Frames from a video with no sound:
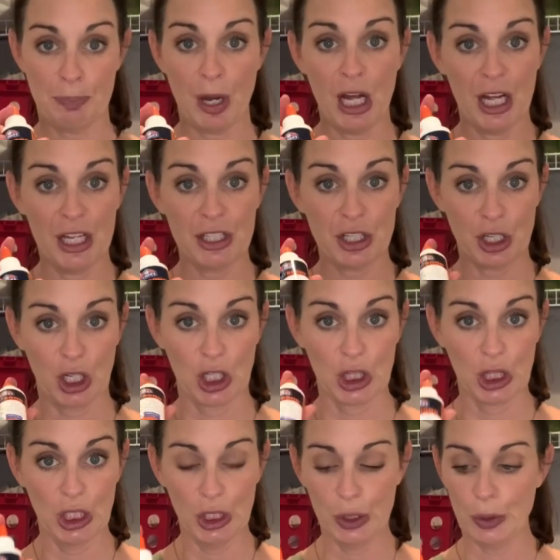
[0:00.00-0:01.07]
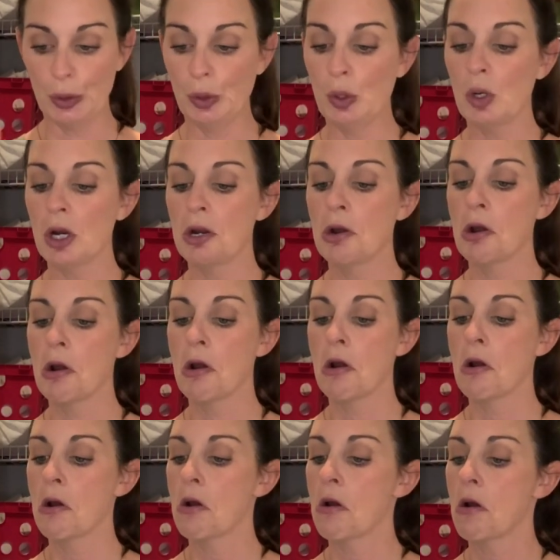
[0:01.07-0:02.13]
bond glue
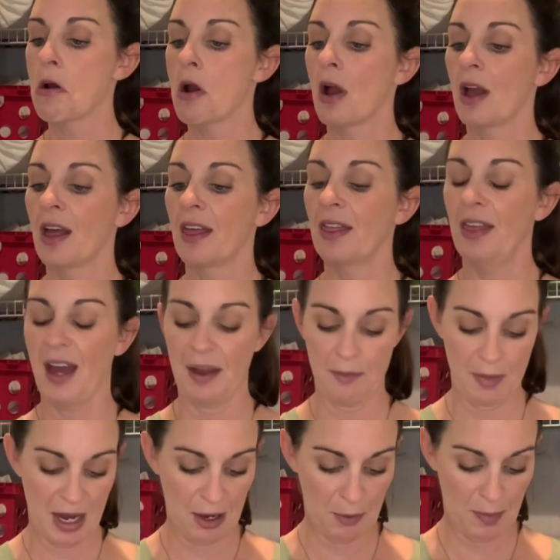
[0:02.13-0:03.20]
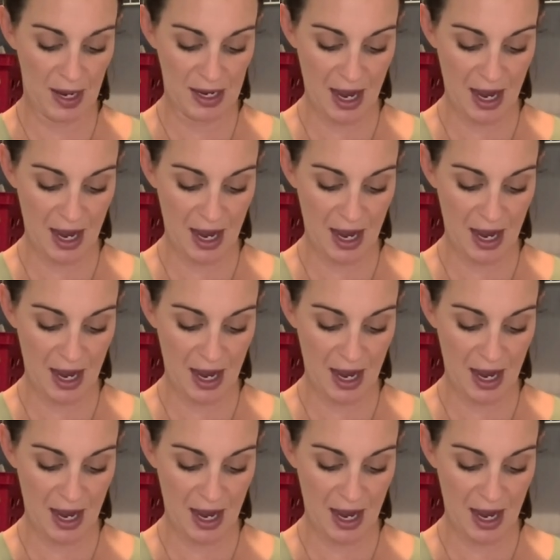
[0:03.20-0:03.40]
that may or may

**Task**
All of the material shown above needs to be duplicated exactly. Omit every picture.

**Response box**
Frames from a video with no sound:
[0:00.00-0:01.07]
[0:01.07-0:02.13]
bond glue
[0:02.13-0:03.20]
[0:03.20-0:03.40]
that may or may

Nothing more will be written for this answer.